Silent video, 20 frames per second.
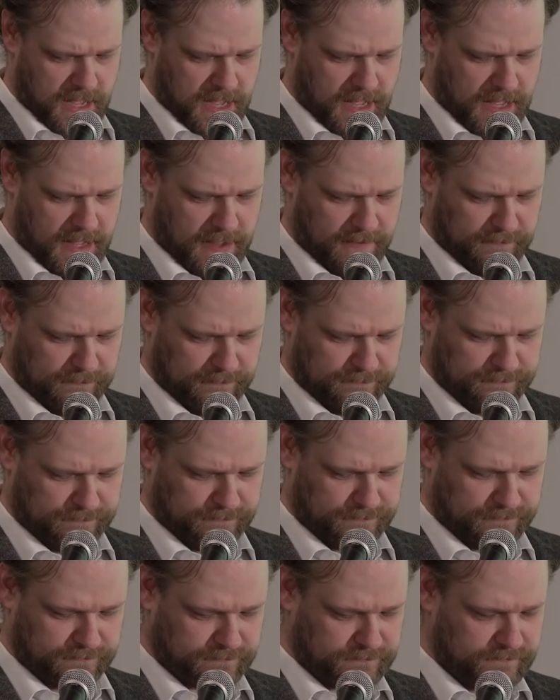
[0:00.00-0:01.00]
Um,
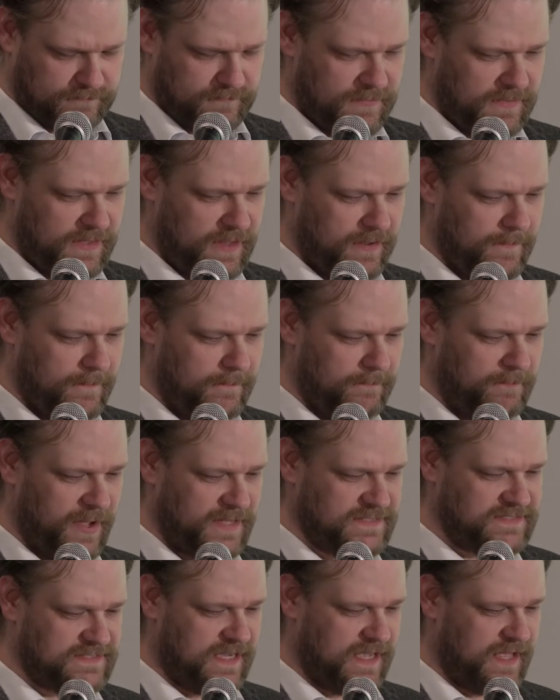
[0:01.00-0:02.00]

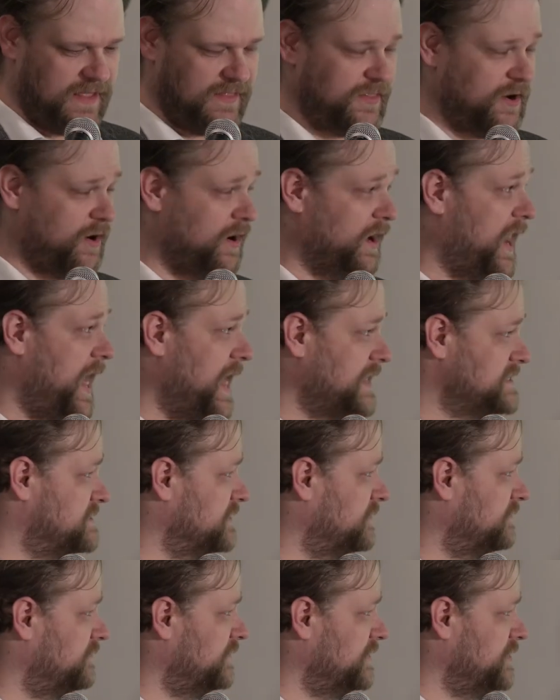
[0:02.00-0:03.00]
but uh, there are
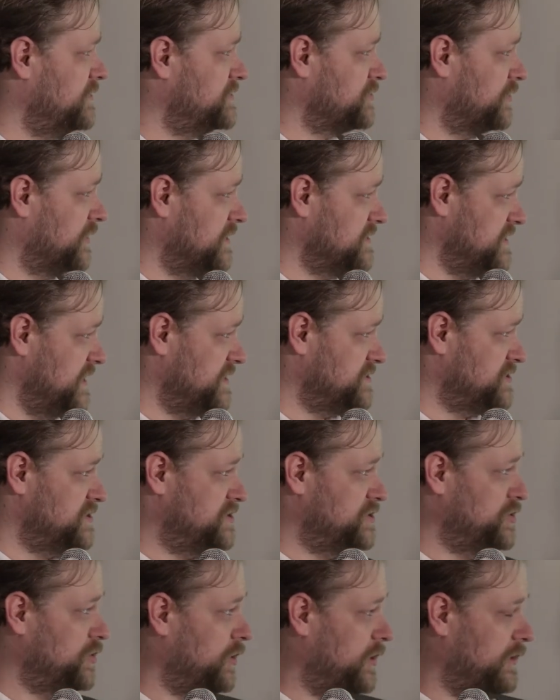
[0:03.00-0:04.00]
lots of news
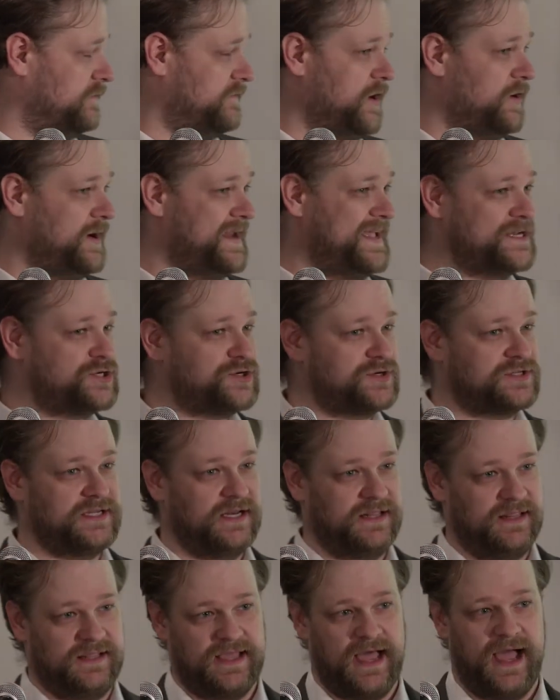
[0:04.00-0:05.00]
organizations who are very
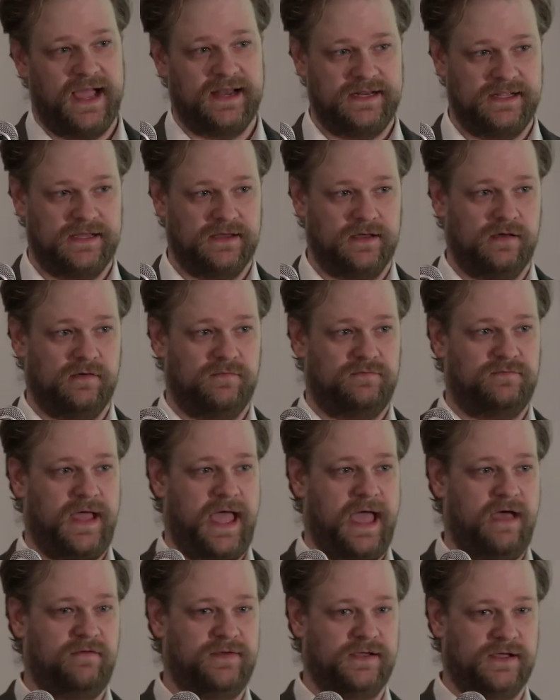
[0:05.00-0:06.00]
interested in the idea of
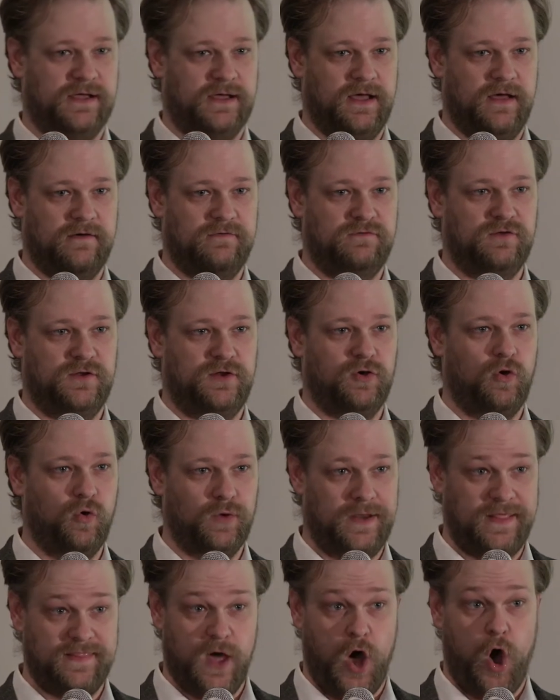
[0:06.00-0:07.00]
having a, a
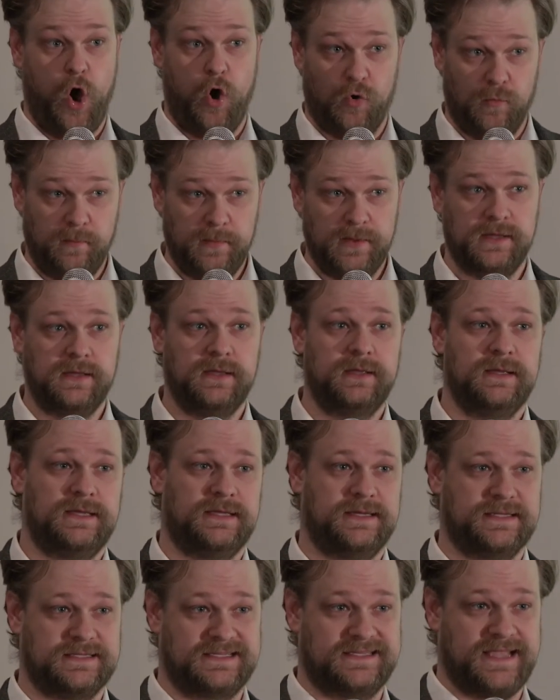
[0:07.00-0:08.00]
foothold in the home,
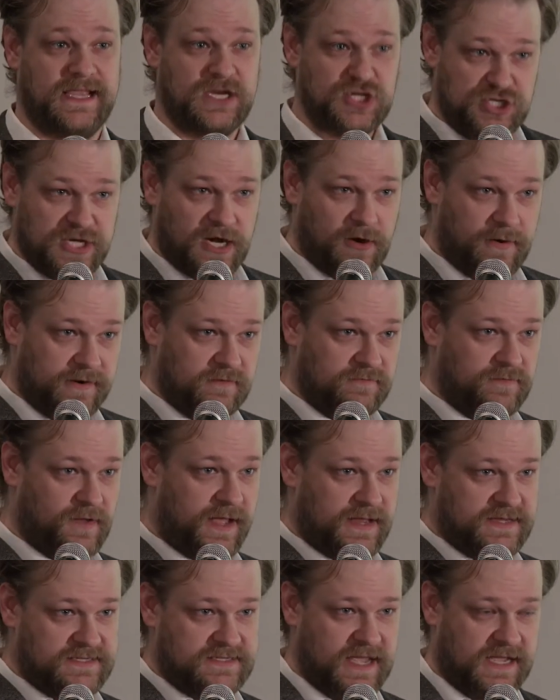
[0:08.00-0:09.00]
a stationary
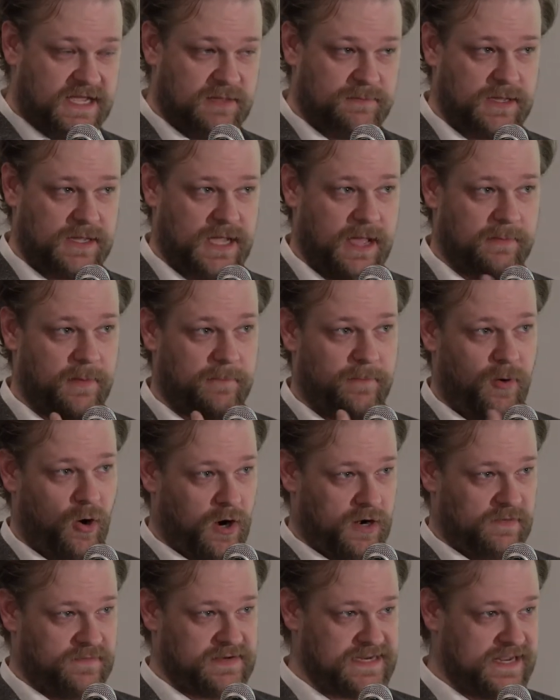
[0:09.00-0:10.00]
device that can become a
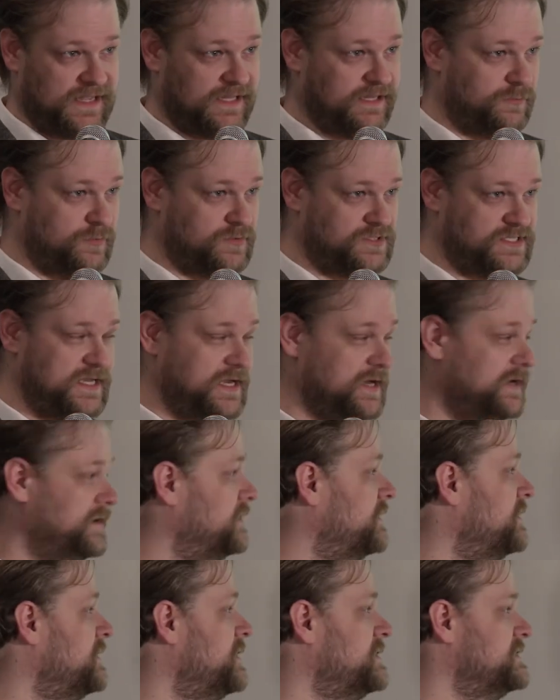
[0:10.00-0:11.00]
part of a daily
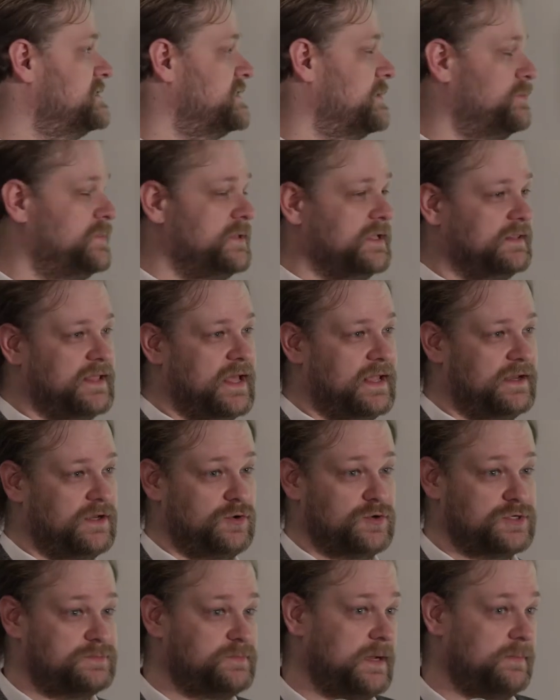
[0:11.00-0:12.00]
routine, something that
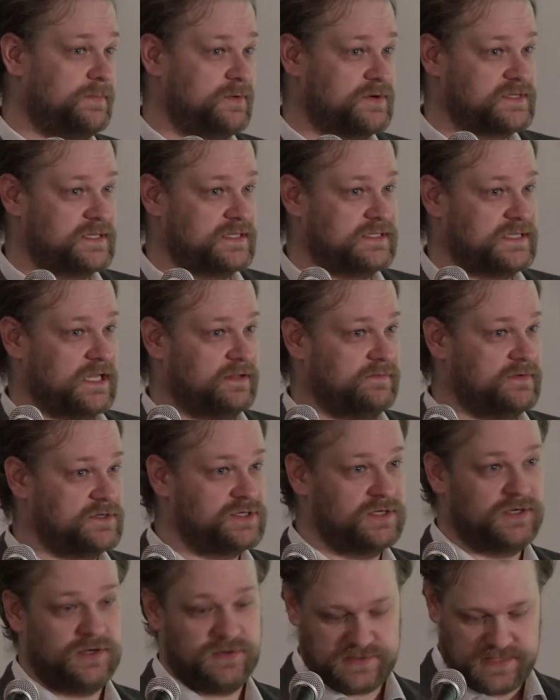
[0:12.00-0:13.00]
newspapers and
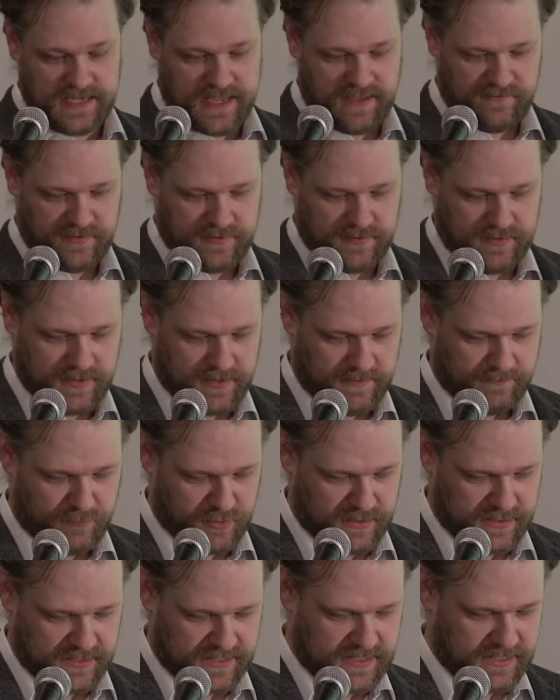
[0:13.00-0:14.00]
television used to have a, a
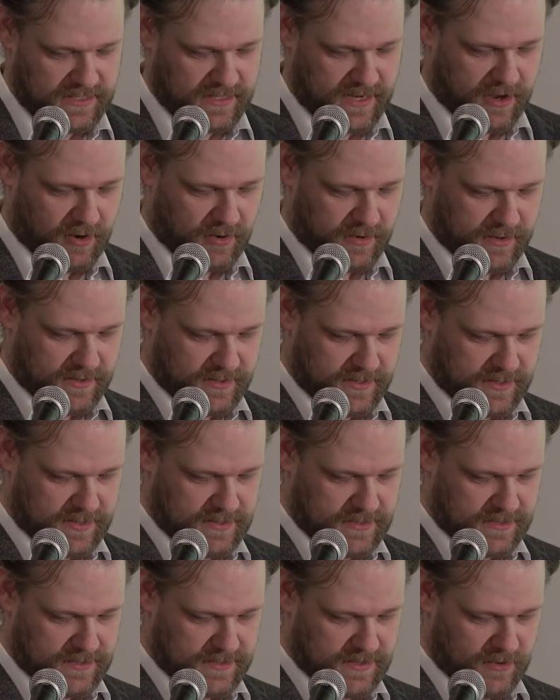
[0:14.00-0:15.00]
pretty key area
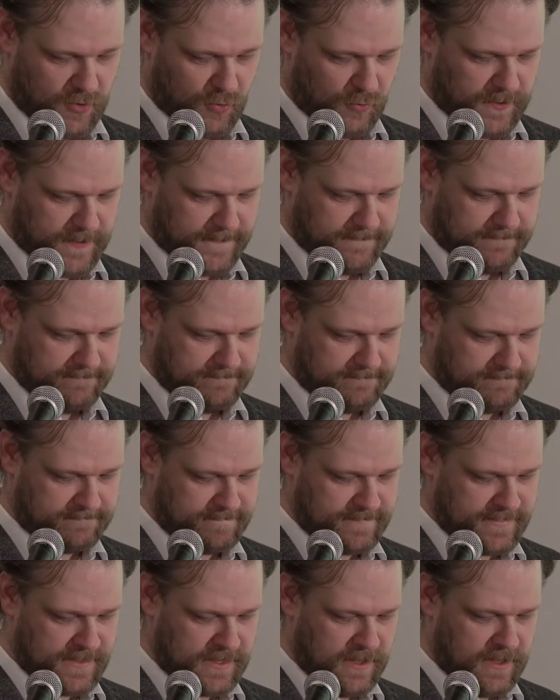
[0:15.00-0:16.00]
in, uh, in holding.
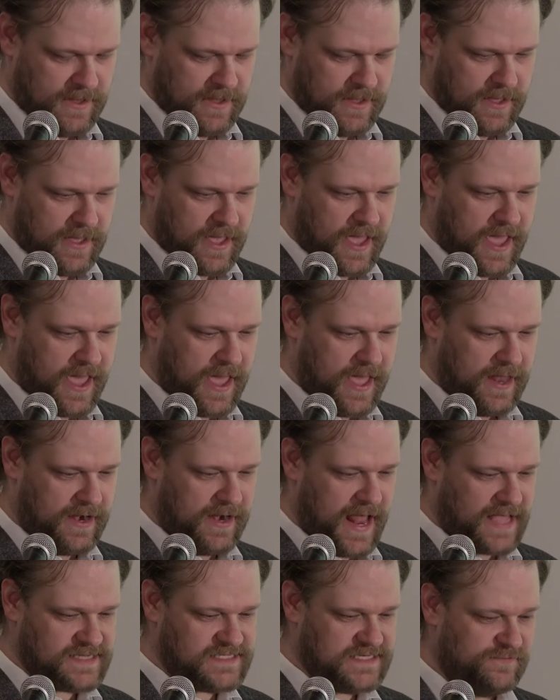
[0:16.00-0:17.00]
And
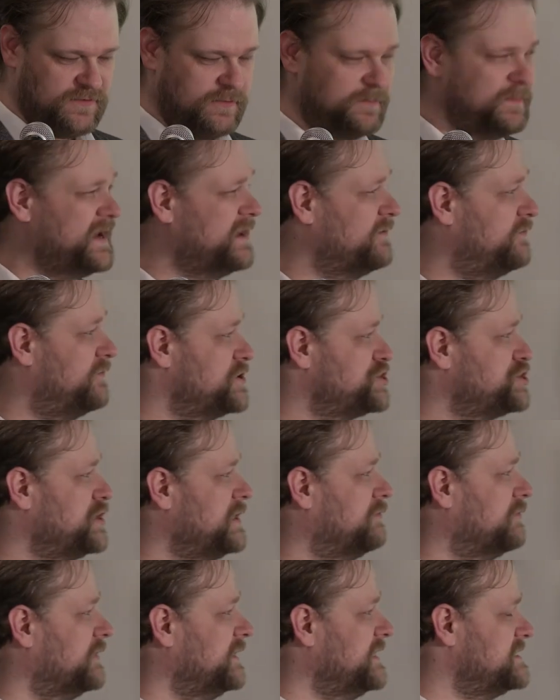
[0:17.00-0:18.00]
it hasn't even been
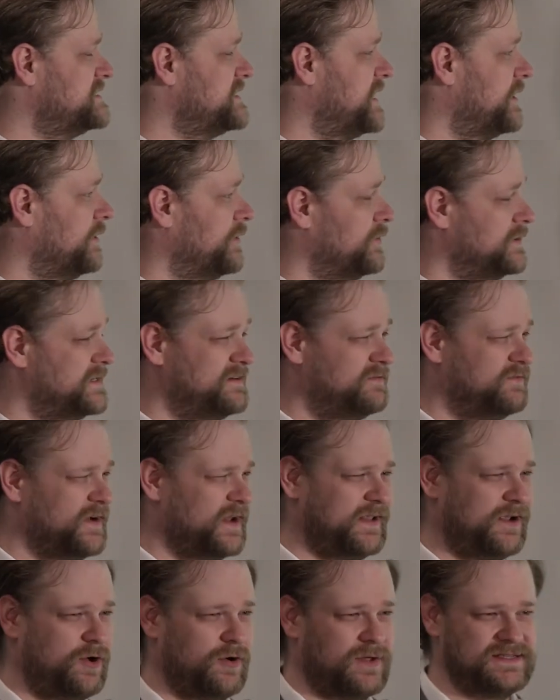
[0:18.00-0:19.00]
officially released yet, although it did
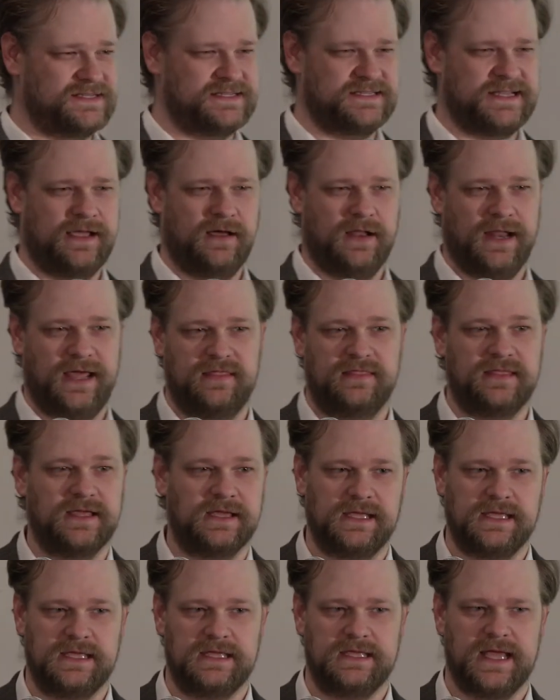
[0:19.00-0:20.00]
finally go on sale, I
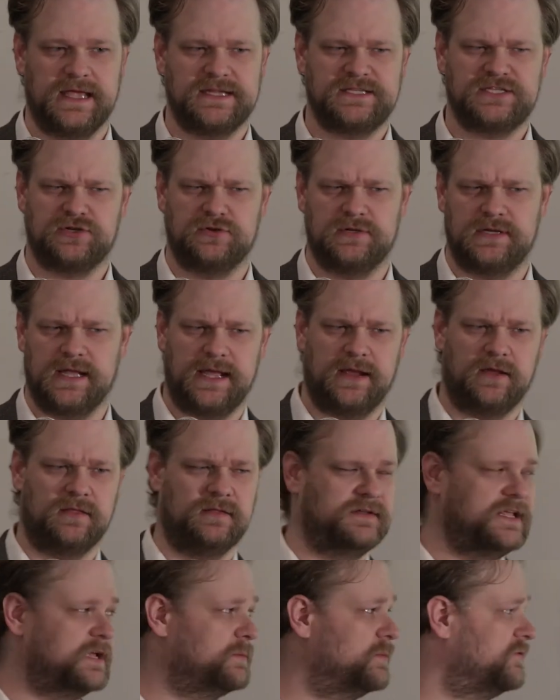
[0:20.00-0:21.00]
think, yesterday or
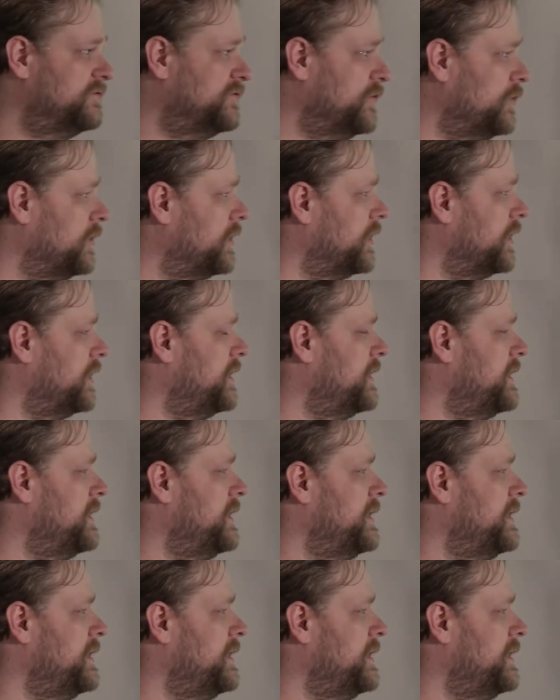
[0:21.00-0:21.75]
the day before.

--

• Task objective: A faithful copy of every record is needed here. Leave the images out of it.

• Written reply:
Silent video, 20 frames per second.
[0:00.00-0:01.00]
Um,
[0:01.00-0:02.00]

[0:02.00-0:03.00]
but uh, there are
[0:03.00-0:04.00]
lots of news
[0:04.00-0:05.00]
organizations who are very
[0:05.00-0:06.00]
interested in the idea of
[0:06.00-0:07.00]
having a, a
[0:07.00-0:08.00]
foothold in the home,
[0:08.00-0:09.00]
a stationary
[0:09.00-0:10.00]
device that can become a
[0:10.00-0:11.00]
part of a daily
[0:11.00-0:12.00]
routine, something that
[0:12.00-0:13.00]
newspapers and
[0:13.00-0:14.00]
television used to have a, a
[0:14.00-0:15.00]
pretty key area
[0:15.00-0:16.00]
in, uh, in holding.
[0:16.00-0:17.00]
And
[0:17.00-0:18.00]
it hasn't even been
[0:18.00-0:19.00]
officially released yet, although it did
[0:19.00-0:20.00]
finally go on sale, I
[0:20.00-0:21.00]
think, yesterday or
[0:21.00-0:21.75]
the day before.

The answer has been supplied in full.